■ What the task asks
Transcribe exactly, please, the line bearing "[0:16.00-0:17.00]" and all later lines through the end of the records, with the pictures left out.

■ Data extract
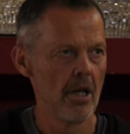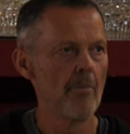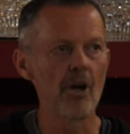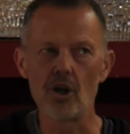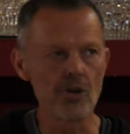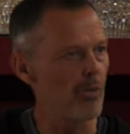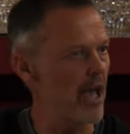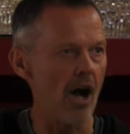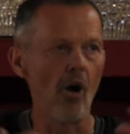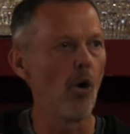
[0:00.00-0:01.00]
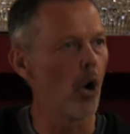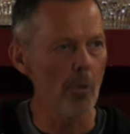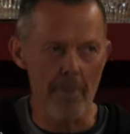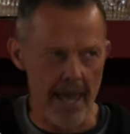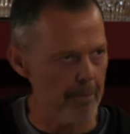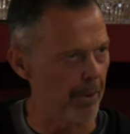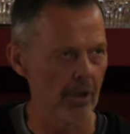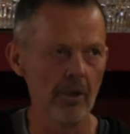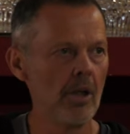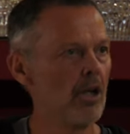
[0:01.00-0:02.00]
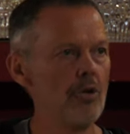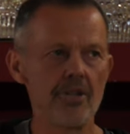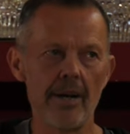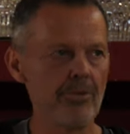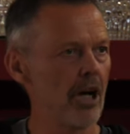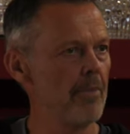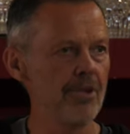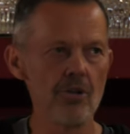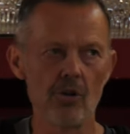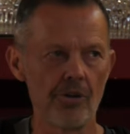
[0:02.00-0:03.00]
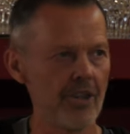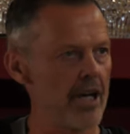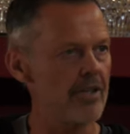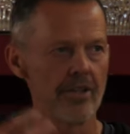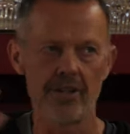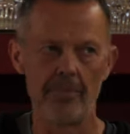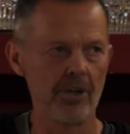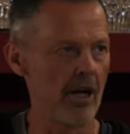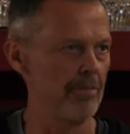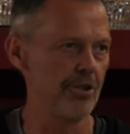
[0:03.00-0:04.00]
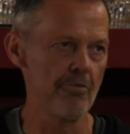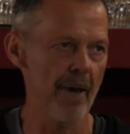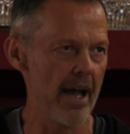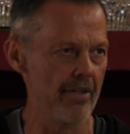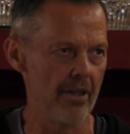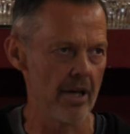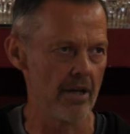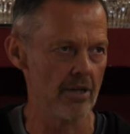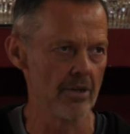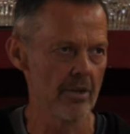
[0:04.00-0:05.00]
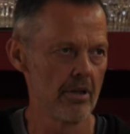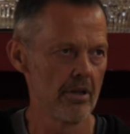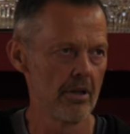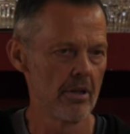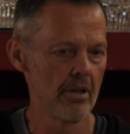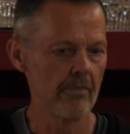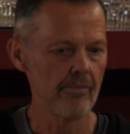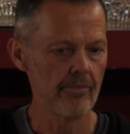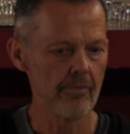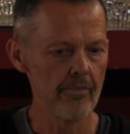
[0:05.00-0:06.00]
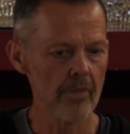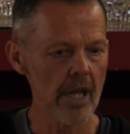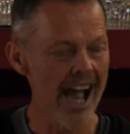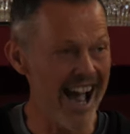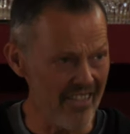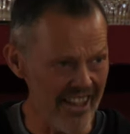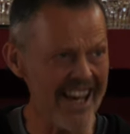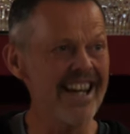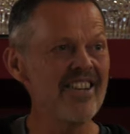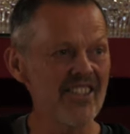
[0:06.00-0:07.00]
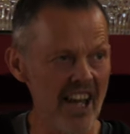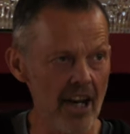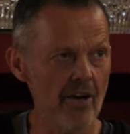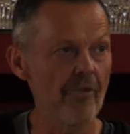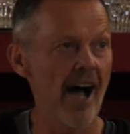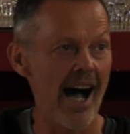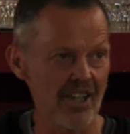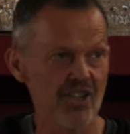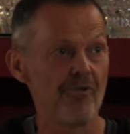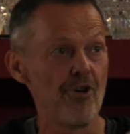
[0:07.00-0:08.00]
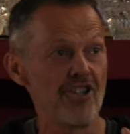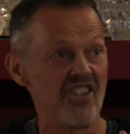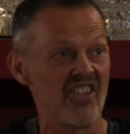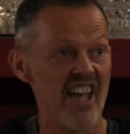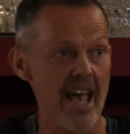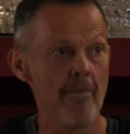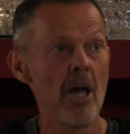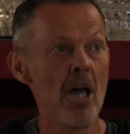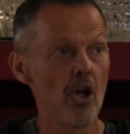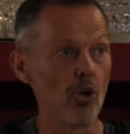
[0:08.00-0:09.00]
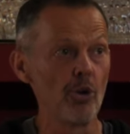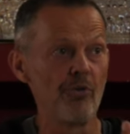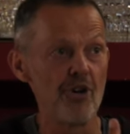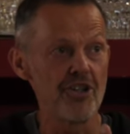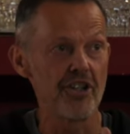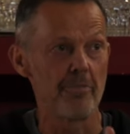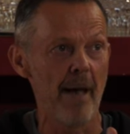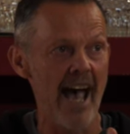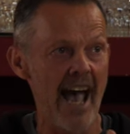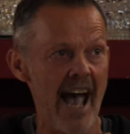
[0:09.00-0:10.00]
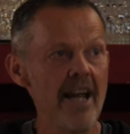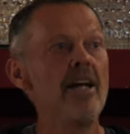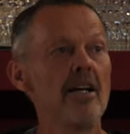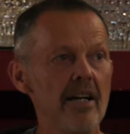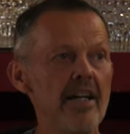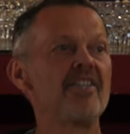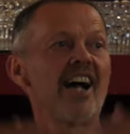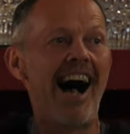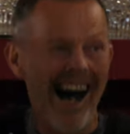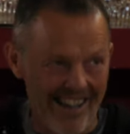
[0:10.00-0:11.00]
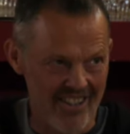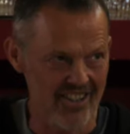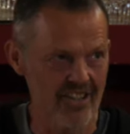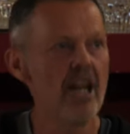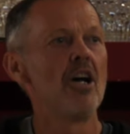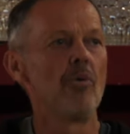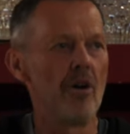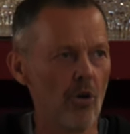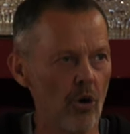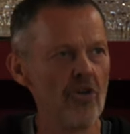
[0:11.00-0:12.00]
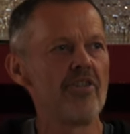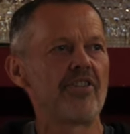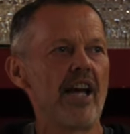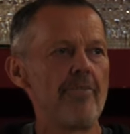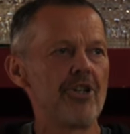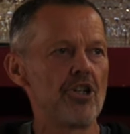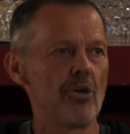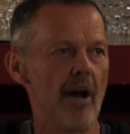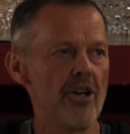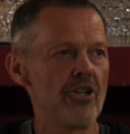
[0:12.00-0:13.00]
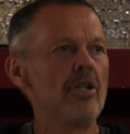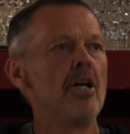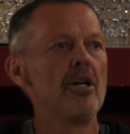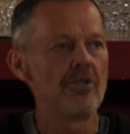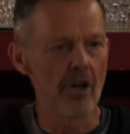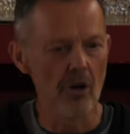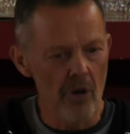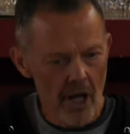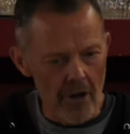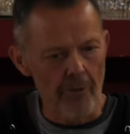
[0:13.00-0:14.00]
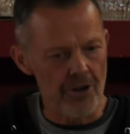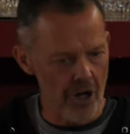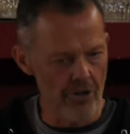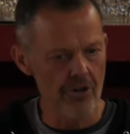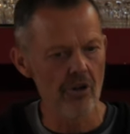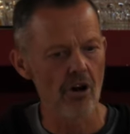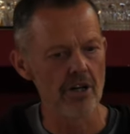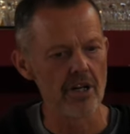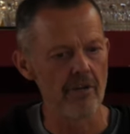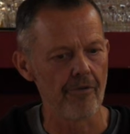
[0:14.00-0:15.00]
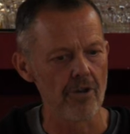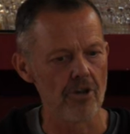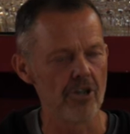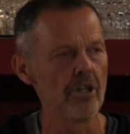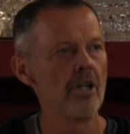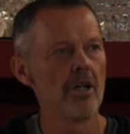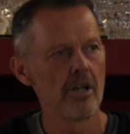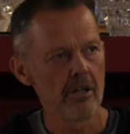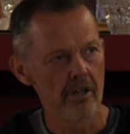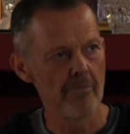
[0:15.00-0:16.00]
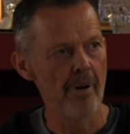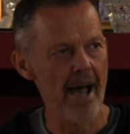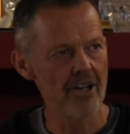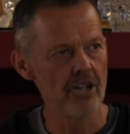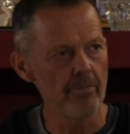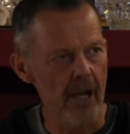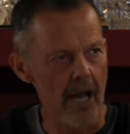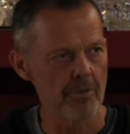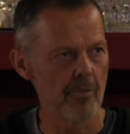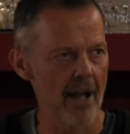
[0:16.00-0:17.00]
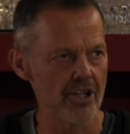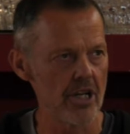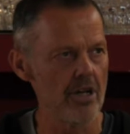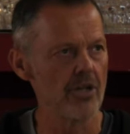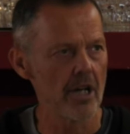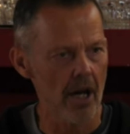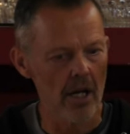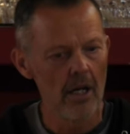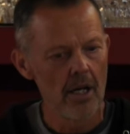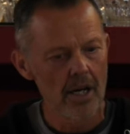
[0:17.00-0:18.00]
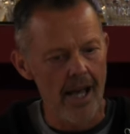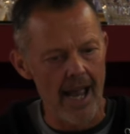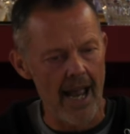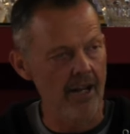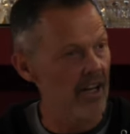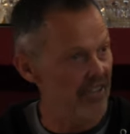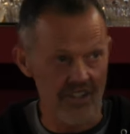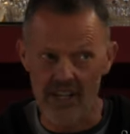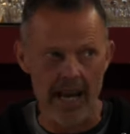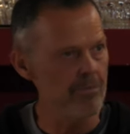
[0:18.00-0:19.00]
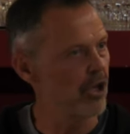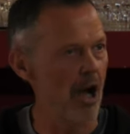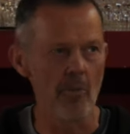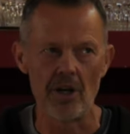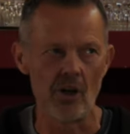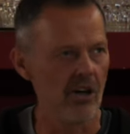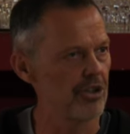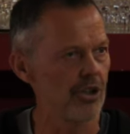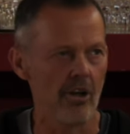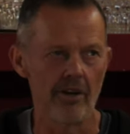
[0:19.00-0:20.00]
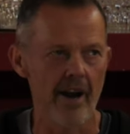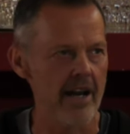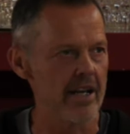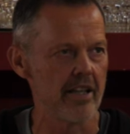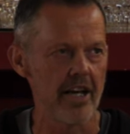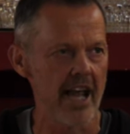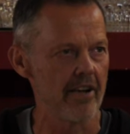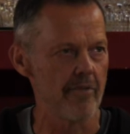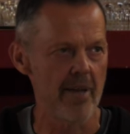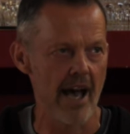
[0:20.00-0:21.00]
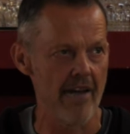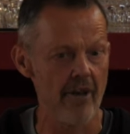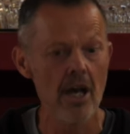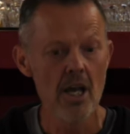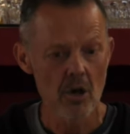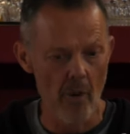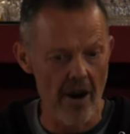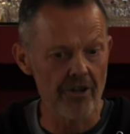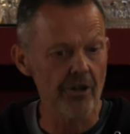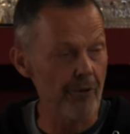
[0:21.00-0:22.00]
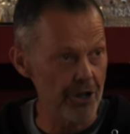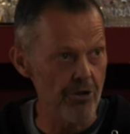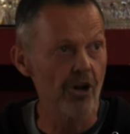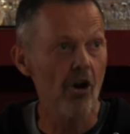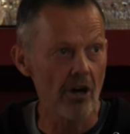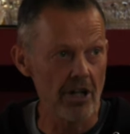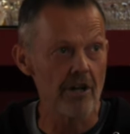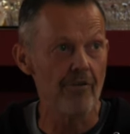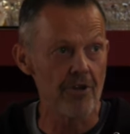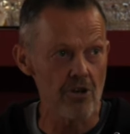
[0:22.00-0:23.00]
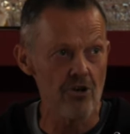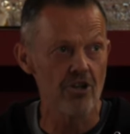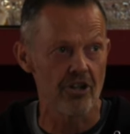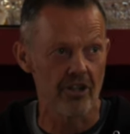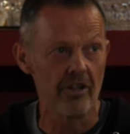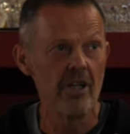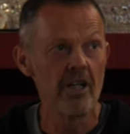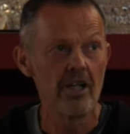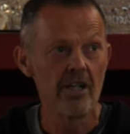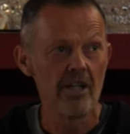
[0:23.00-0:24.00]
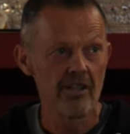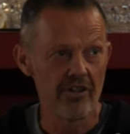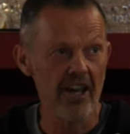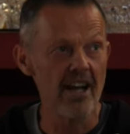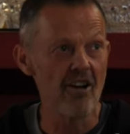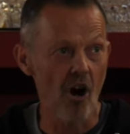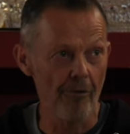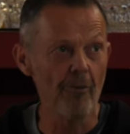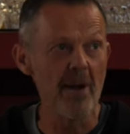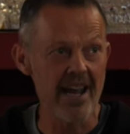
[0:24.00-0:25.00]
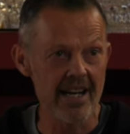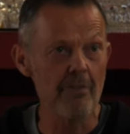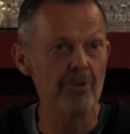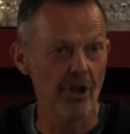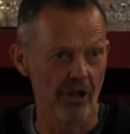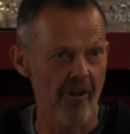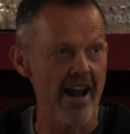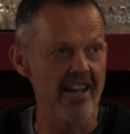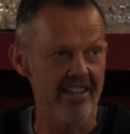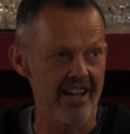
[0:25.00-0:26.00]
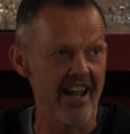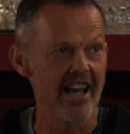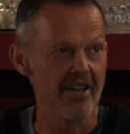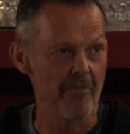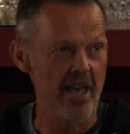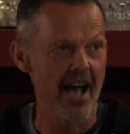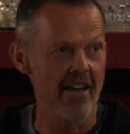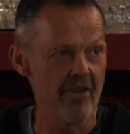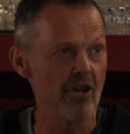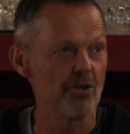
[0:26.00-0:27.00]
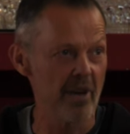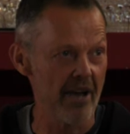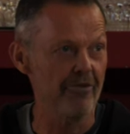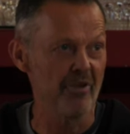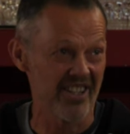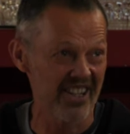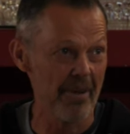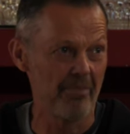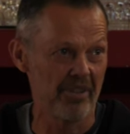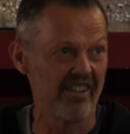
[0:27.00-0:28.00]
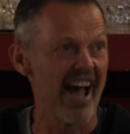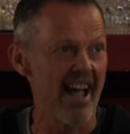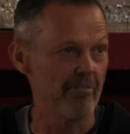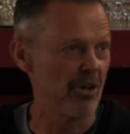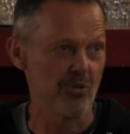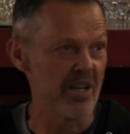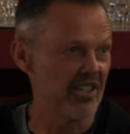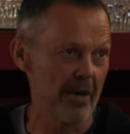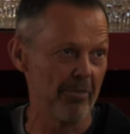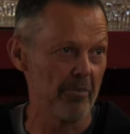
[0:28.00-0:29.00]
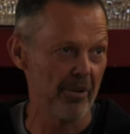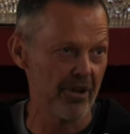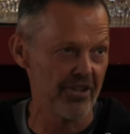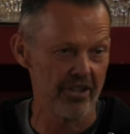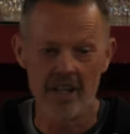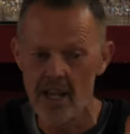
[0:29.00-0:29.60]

Because we are all people who sometimes do good things and sometimes do bad things. And then instead of us versus them, good versus bad, it's us. We're all in the same situation. So if we don't do cognitive fusion, compassion becomes much easier. And at the same time, we're not tolerating the negative behavior. Whereas if we do the cognitive fusion, then often we end up tolerating their negative behavior because we have to accept that because we accept the person.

■ Response to this task
[0:16.00-0:17.00]
[0:17.00-0:18.00]
[0:18.00-0:19.00]
[0:19.00-0:20.00]
[0:20.00-0:21.00]
[0:21.00-0:22.00]
[0:22.00-0:23.00]
[0:23.00-0:24.00]
[0:24.00-0:25.00]
[0:25.00-0:26.00]
[0:26.00-0:27.00]
[0:27.00-0:28.00]
[0:28.00-0:29.00]
[0:29.00-0:29.60]

Because we are all people who sometimes do good things and sometimes do bad things. And then instead of us versus them, good versus bad, it's us. We're all in the same situation. So if we don't do cognitive fusion, compassion becomes much easier. And at the same time, we're not tolerating the negative behavior. Whereas if we do the cognitive fusion, then often we end up tolerating their negative behavior because we have to accept that because we accept the person.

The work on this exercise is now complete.